PROBLEM: Below are the records; print exactly the lines from the one with "[0:10.64-0:11.44]" through the last, both included, and leave the pictures out.

*** Opening of DATA TO EXAMINE ***

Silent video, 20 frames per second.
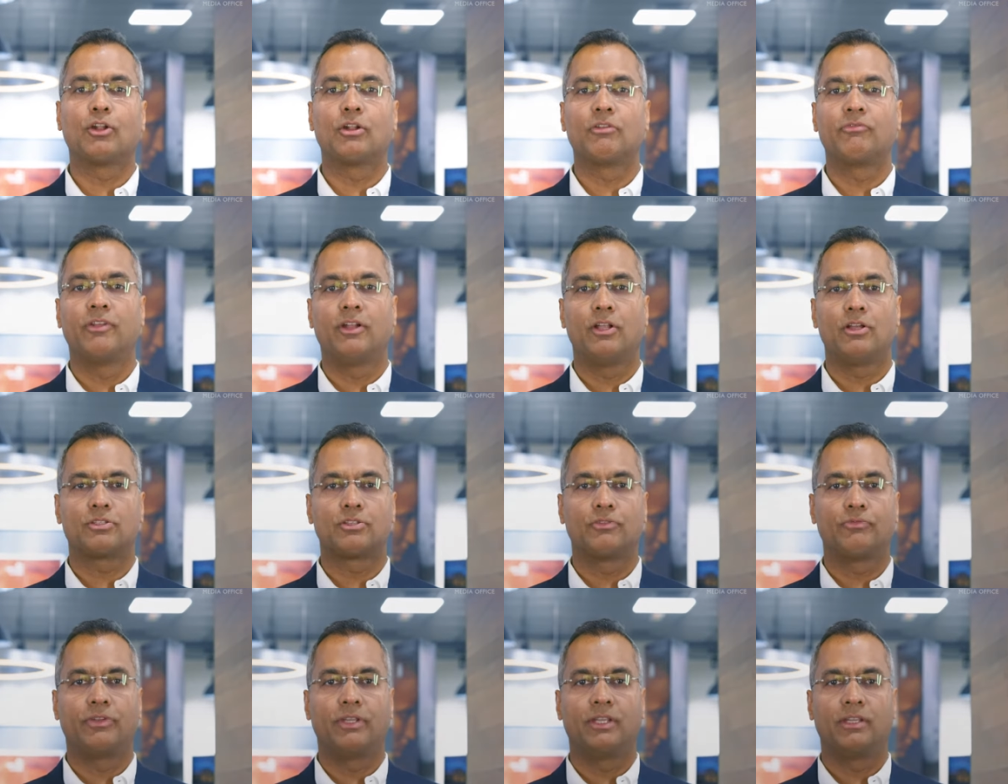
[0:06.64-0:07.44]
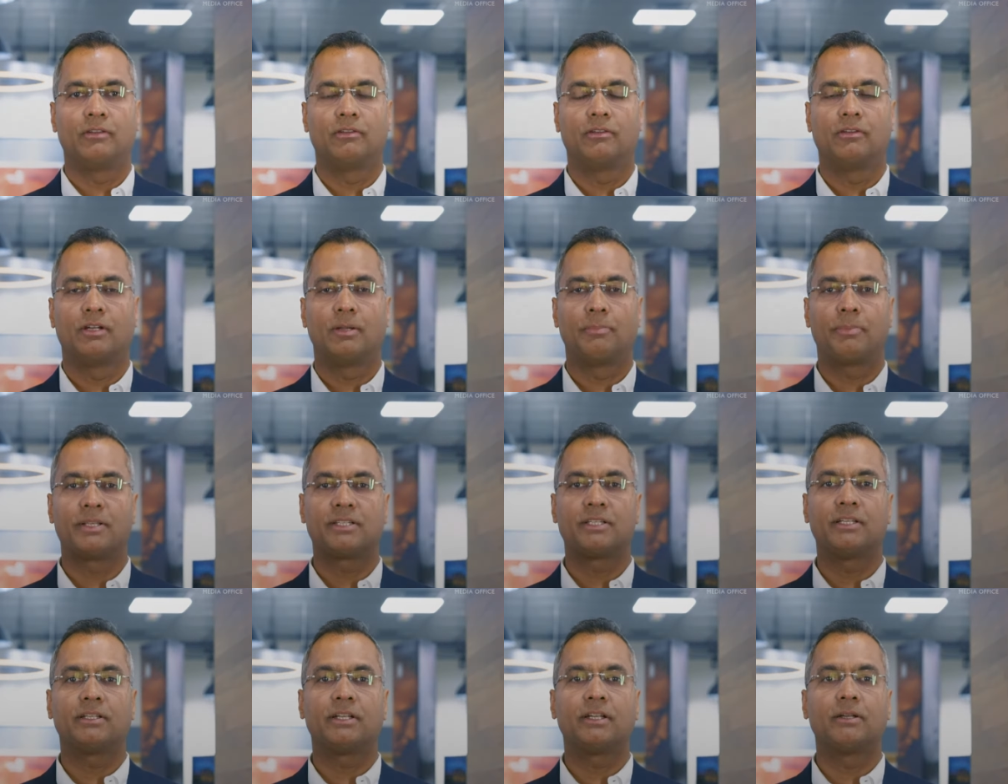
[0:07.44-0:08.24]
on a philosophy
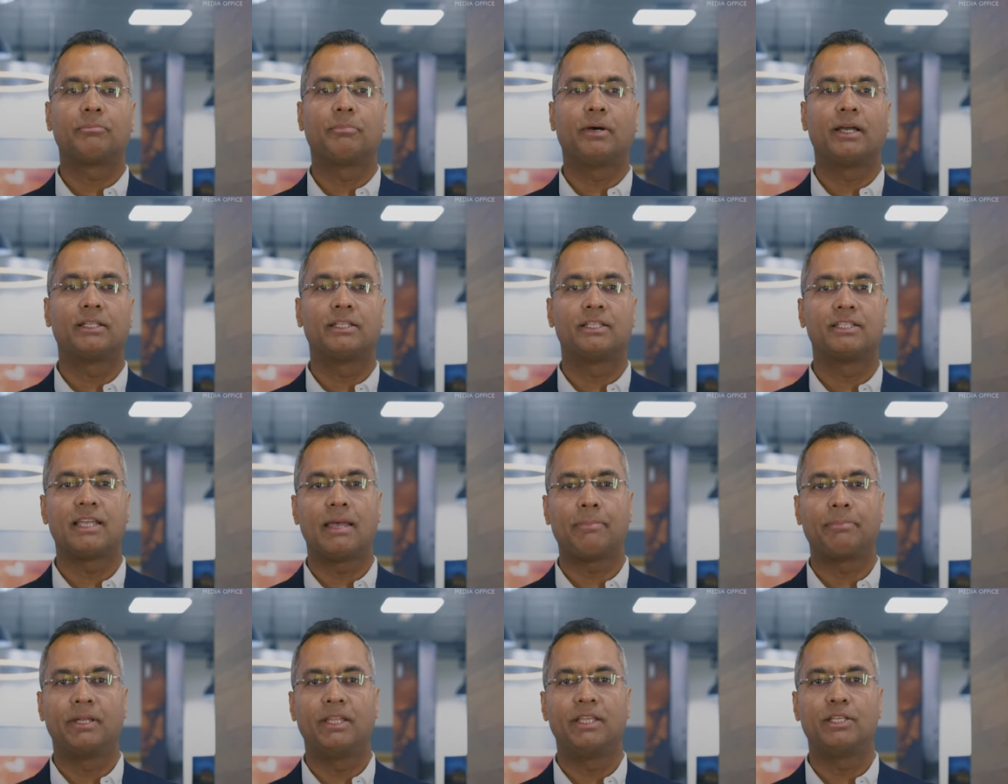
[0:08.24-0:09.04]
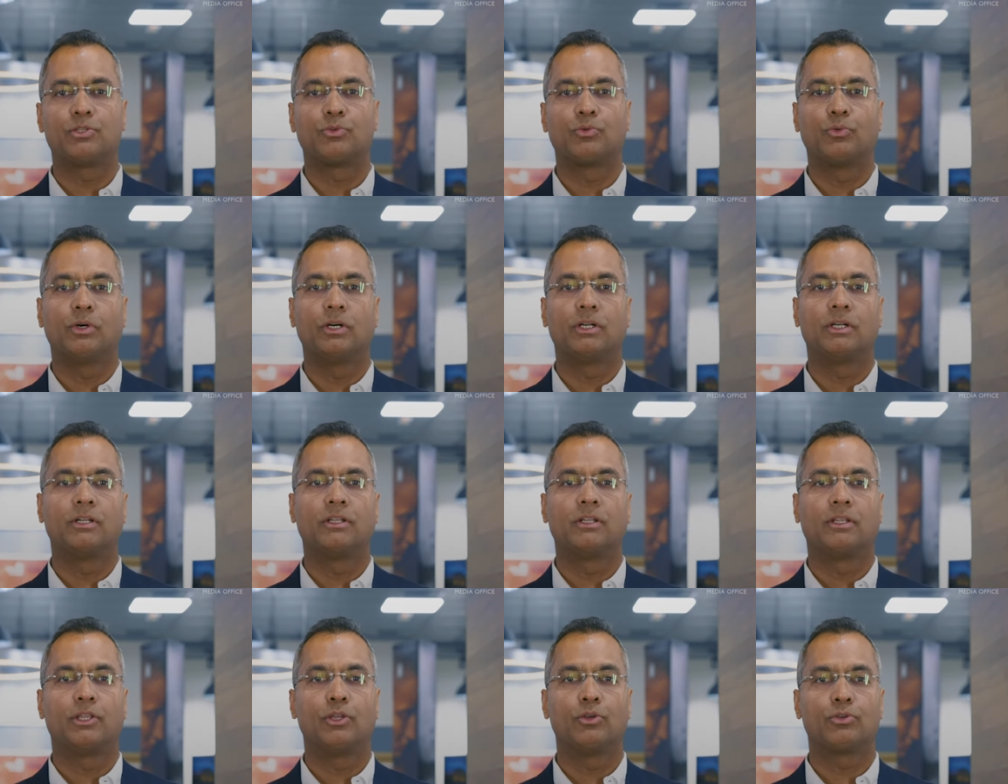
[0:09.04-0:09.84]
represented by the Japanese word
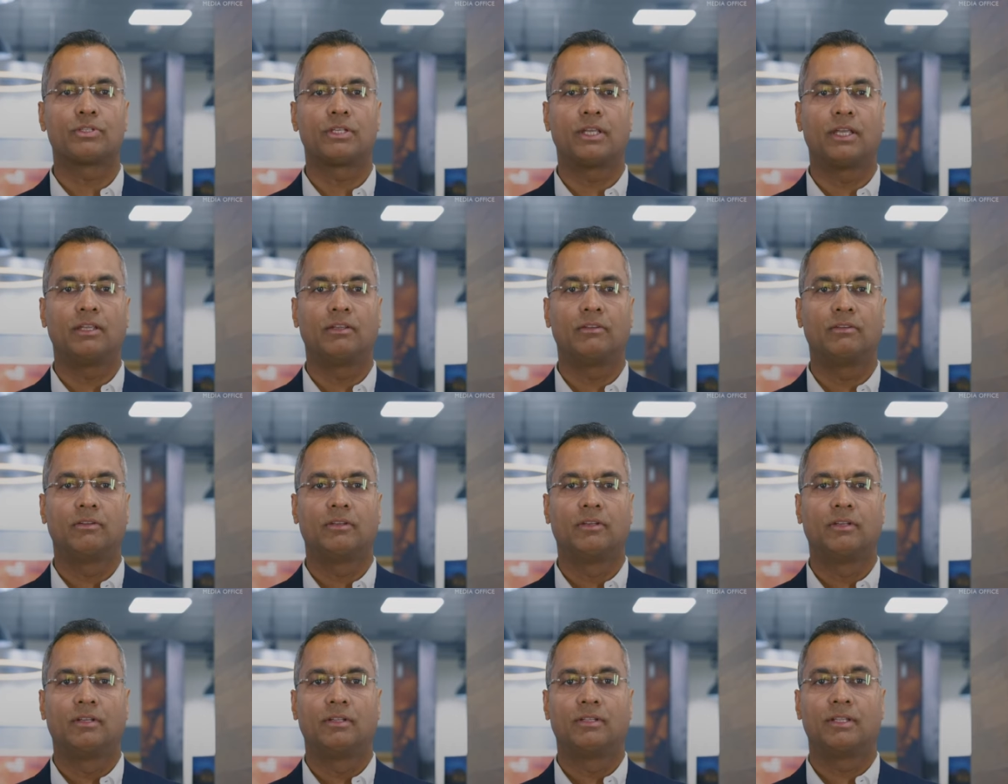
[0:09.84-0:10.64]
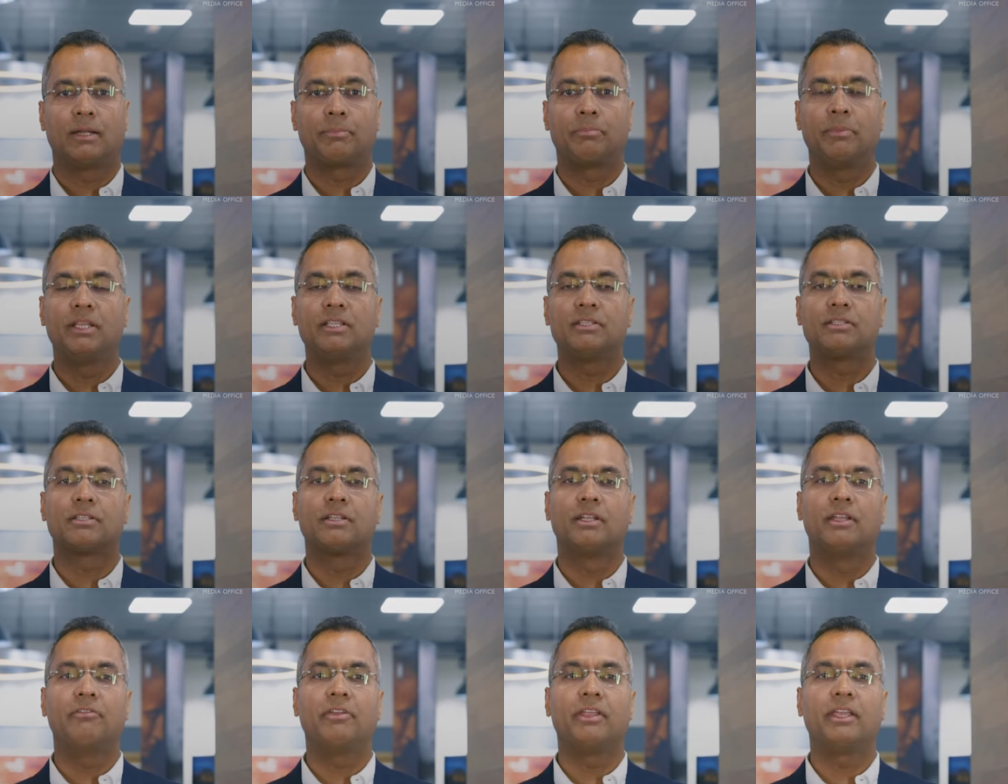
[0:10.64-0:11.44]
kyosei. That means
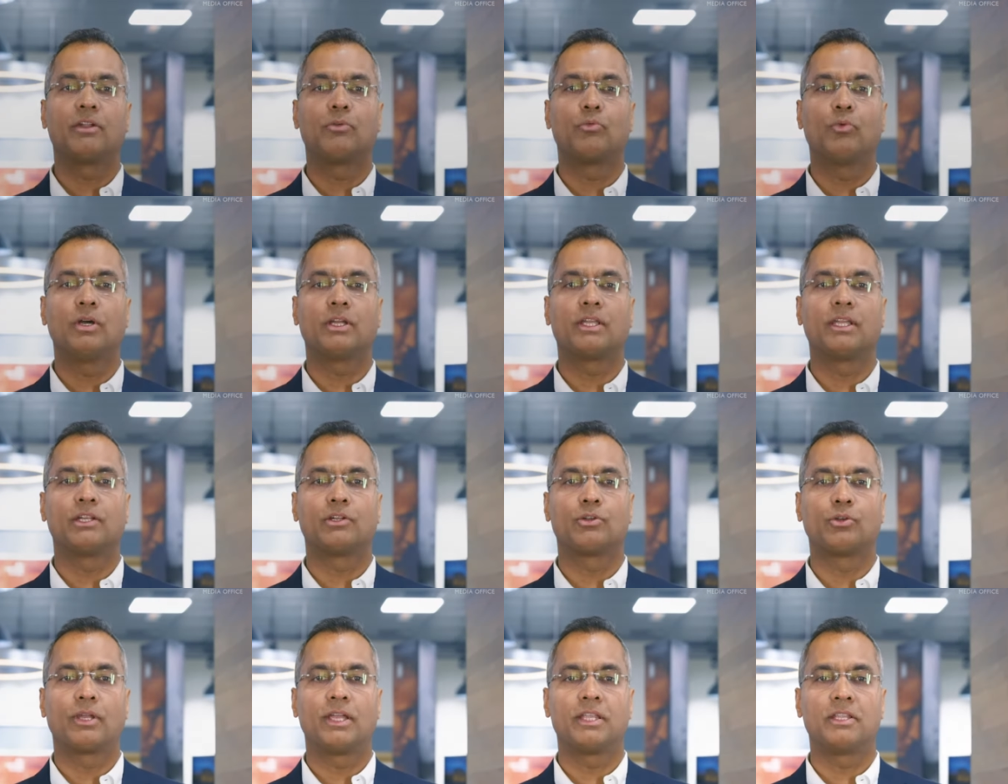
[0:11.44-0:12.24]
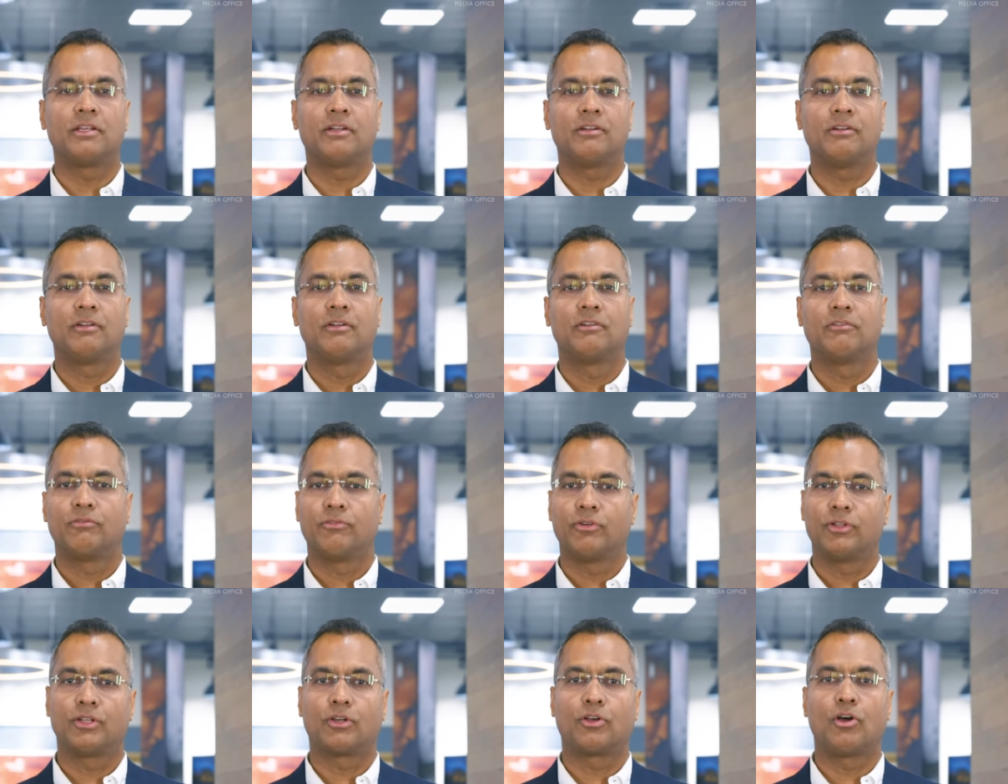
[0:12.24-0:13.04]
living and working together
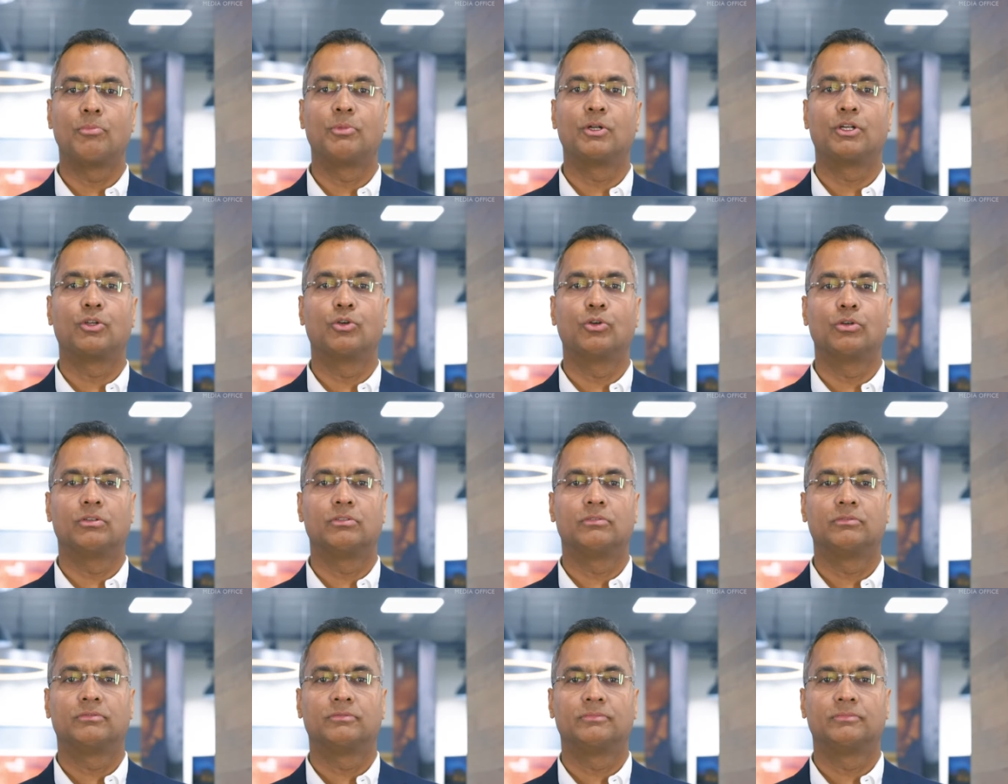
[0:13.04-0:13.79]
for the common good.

*** Close of DATA TO EXAMINE ***

WRITTEN SOLUTION:
[0:10.64-0:11.44]
kyosei. That means
[0:11.44-0:12.24]
[0:12.24-0:13.04]
living and working together
[0:13.04-0:13.79]
for the common good.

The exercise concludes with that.